Let’s assume six decks of cards and the player always takes a third card (whether by hitting or splitting). The number of ways to draw 3 suited sevens is the number of suits (4) times the number of ways to choose 3 out of 6 sevens of that suit in the shoe. In other words 4×combin(6,3)=4×20=80. The number of ways to draw 3 colored sevens, including 3 suited sevens, is the number of colors times the number of ways to pick 3 out of the 12 sevens in the shoe of that color, or 2×combin(12,3)=2×220=440. The number of ways to draw any 3 sevens, including 3 colored and suited sevens, is the number of ways to pick 3 cards out of the 24 sevens in the shoe, or combin(24,3)=2024. The total number of combinations for any 3 cards out of 312 is combin(312,3)=5013320. So the probability of 3 suited sevens is 80/5013320=0.000015957. The probability of three colored, but not suited, sevens is (440-80)/5013320=0.0000718. The probability of three sevens of mixed colors is (2024-440)/5013320= 0.00031596.
Good job and well done. The question: I notice from your May 5, 2003 Column that you actually CALCULATE your blackjack odds. I am a bit surprised that you were not using your computer to SIMULATE the results. Or is this a stupid question, i.e., the computer will take a million years to do the job?
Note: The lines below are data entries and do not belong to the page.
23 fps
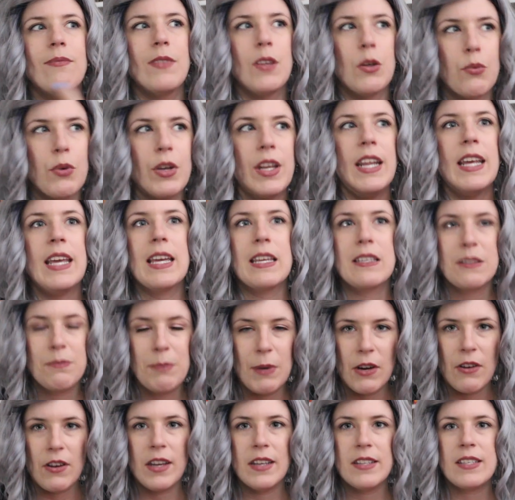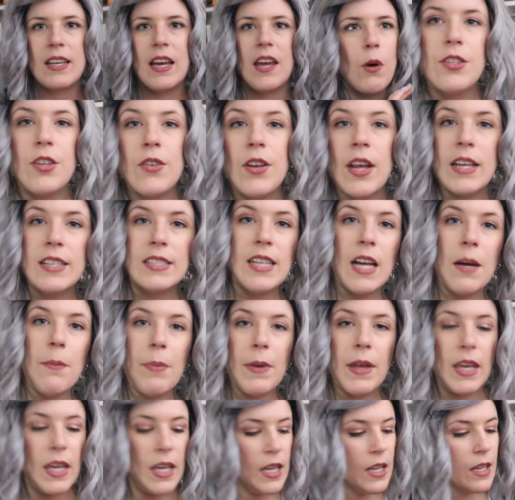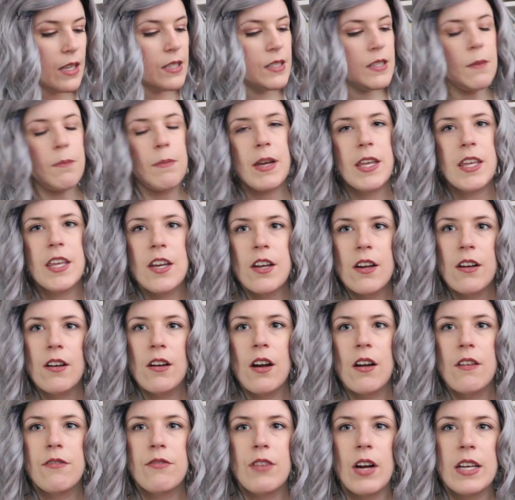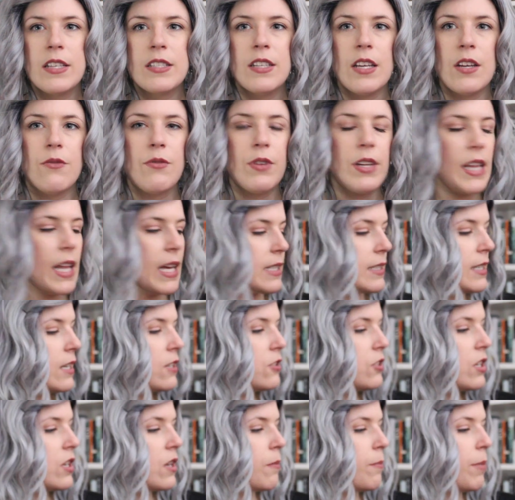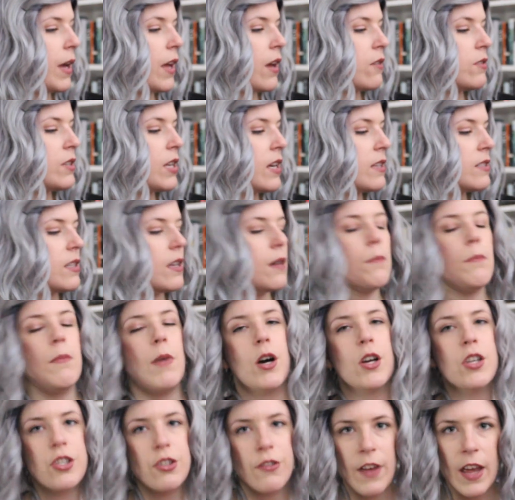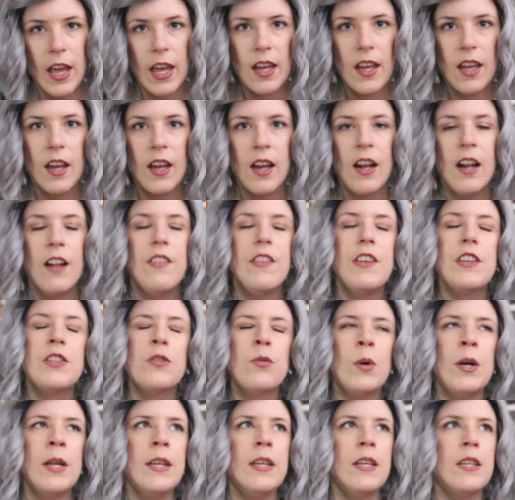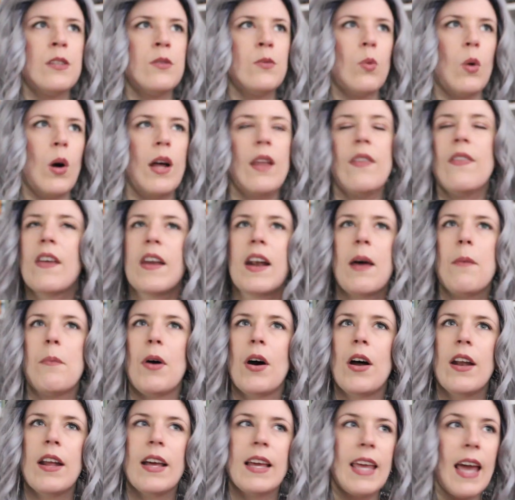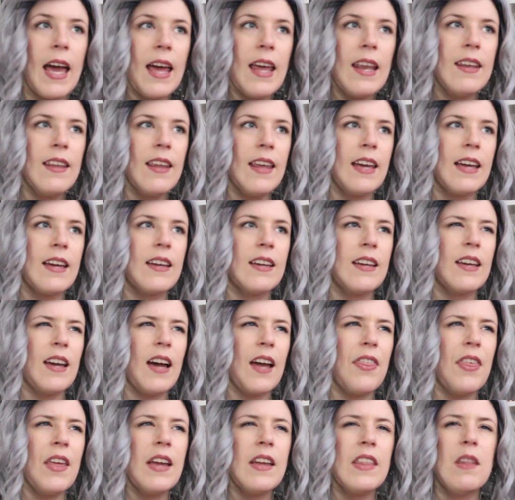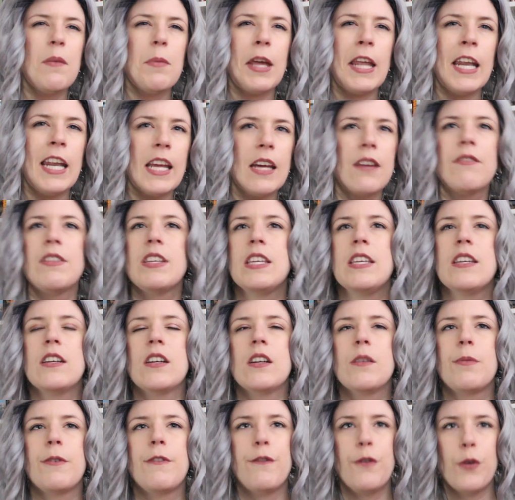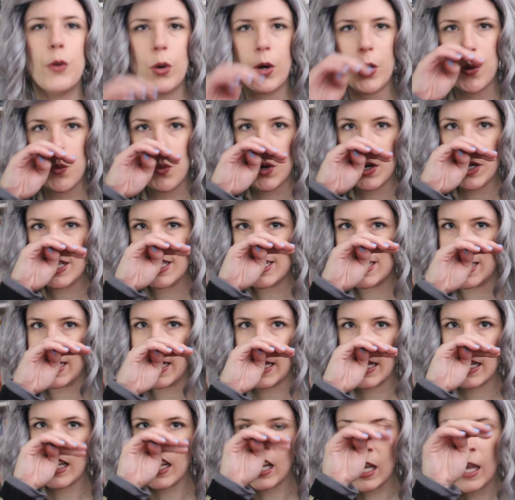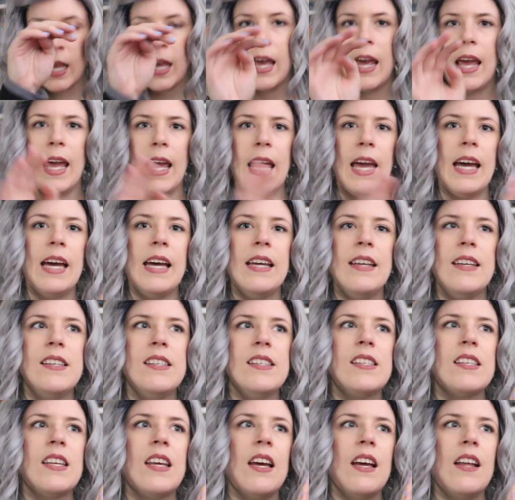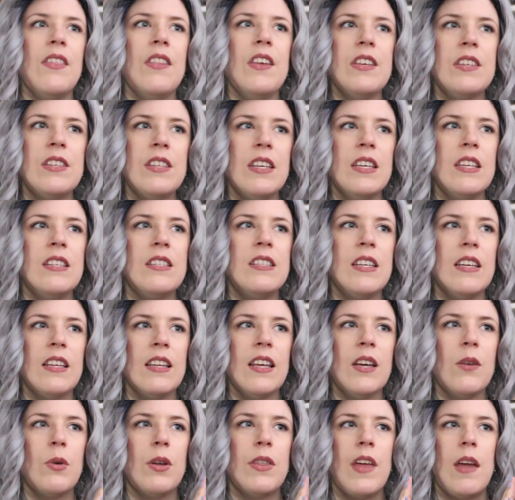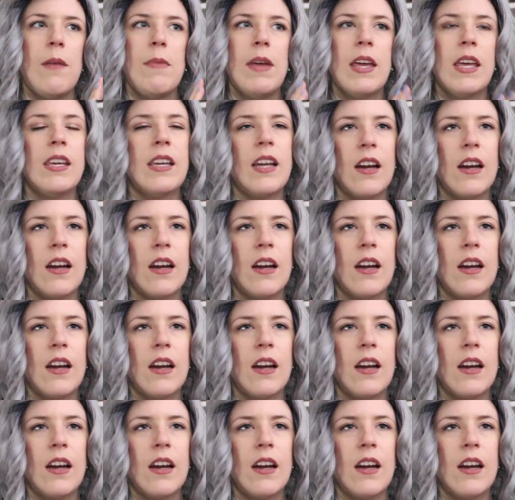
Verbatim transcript: the reading experience. So next up is My Year of Rest and Relaxation by Ottessa Moshfegh. This one is one that I bought again, like I think in the beginning of the year before quarantine, and this is dealing with a main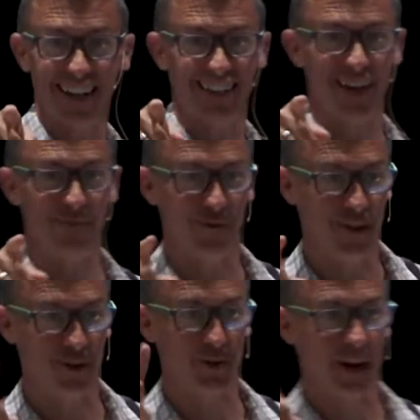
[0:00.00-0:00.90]
table,
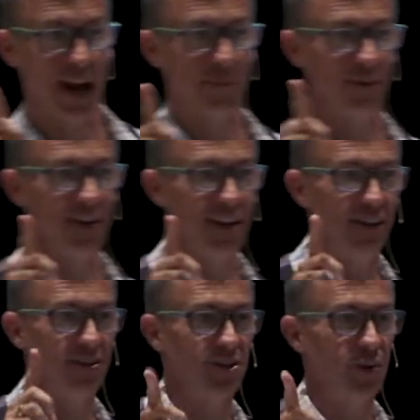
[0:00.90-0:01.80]
here's what happened.
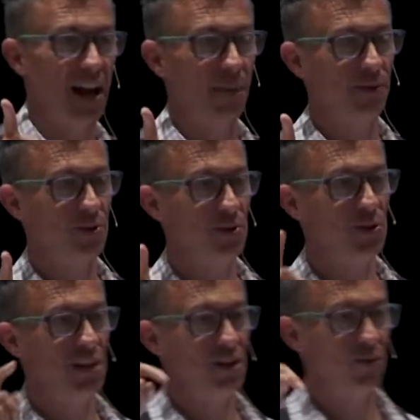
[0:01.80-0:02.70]
This is what happens when
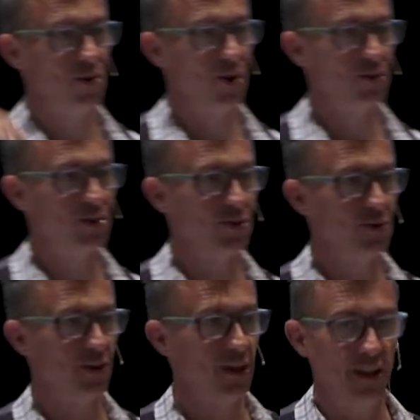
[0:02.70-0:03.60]
you get your notes to
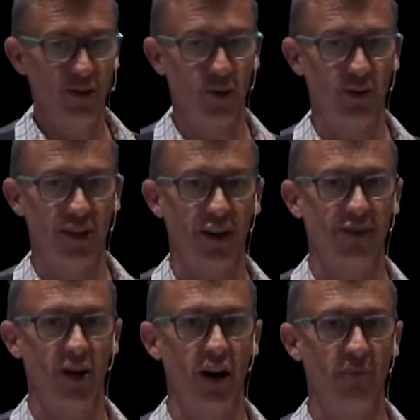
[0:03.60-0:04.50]
the church
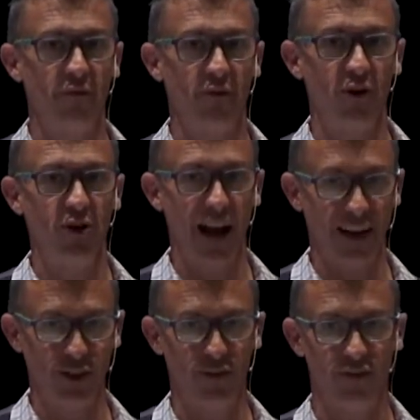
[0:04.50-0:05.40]
secretary before you
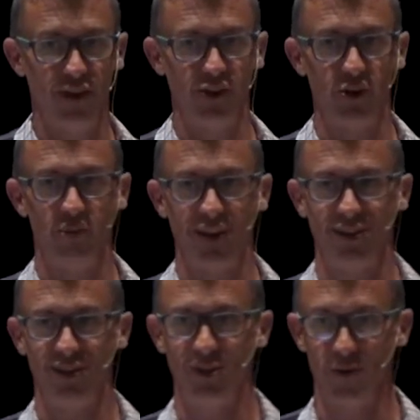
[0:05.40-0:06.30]
actually finish your
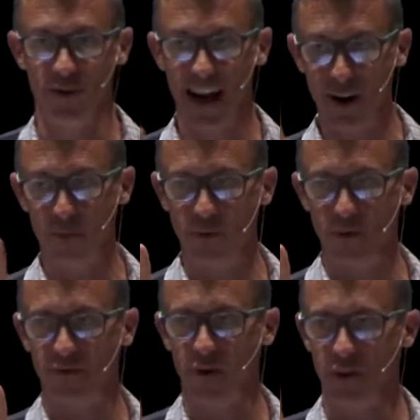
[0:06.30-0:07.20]
message. So we're not on
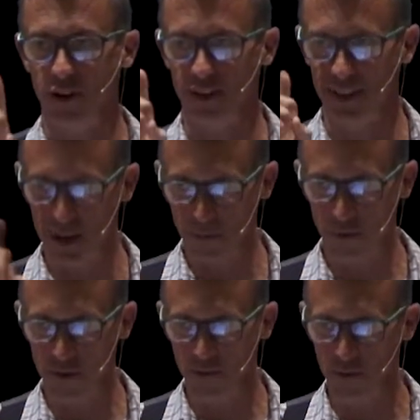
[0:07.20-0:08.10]
point four. We're going to skip
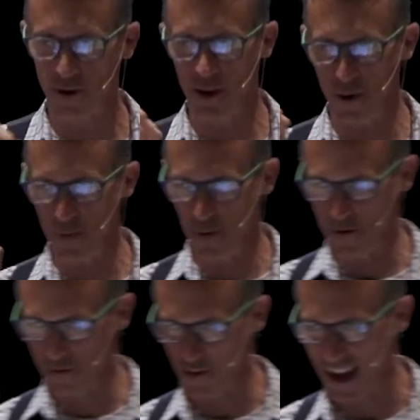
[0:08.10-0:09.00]
point four and go to
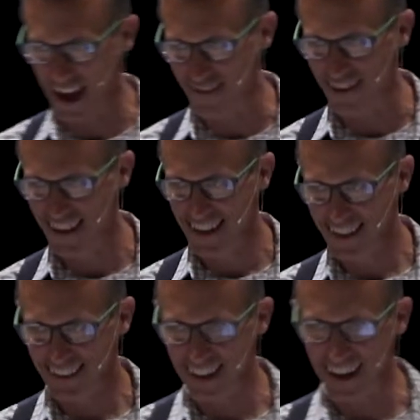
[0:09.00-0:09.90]
point five.
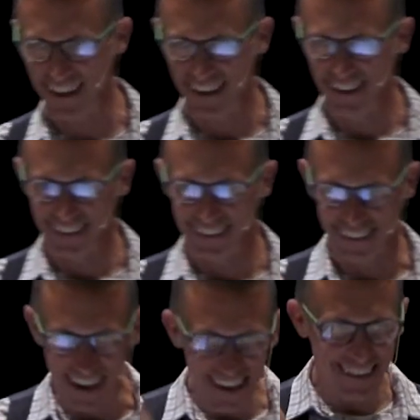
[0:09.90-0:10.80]
Okay? All
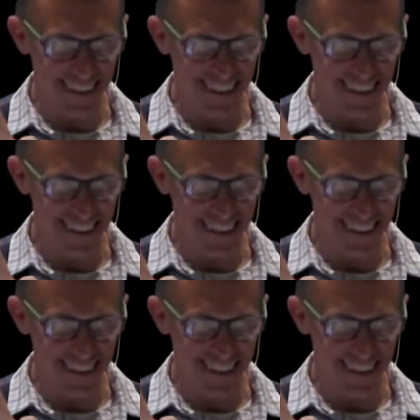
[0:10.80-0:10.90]
right? So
Yes, I calculate blackjack odds using a combinatorial approach, analyzing every possible ways the player and dealer cards can come out, taking the greatest expected value at every decision point. This is harder to program than a simulation but I feel is more elegant and a nice challenge in recursive programming. However I still respect my peers to do simulations. With today’s computers it doesn’t take long to run off a billion bets, which gets very close to the optimal strategy return.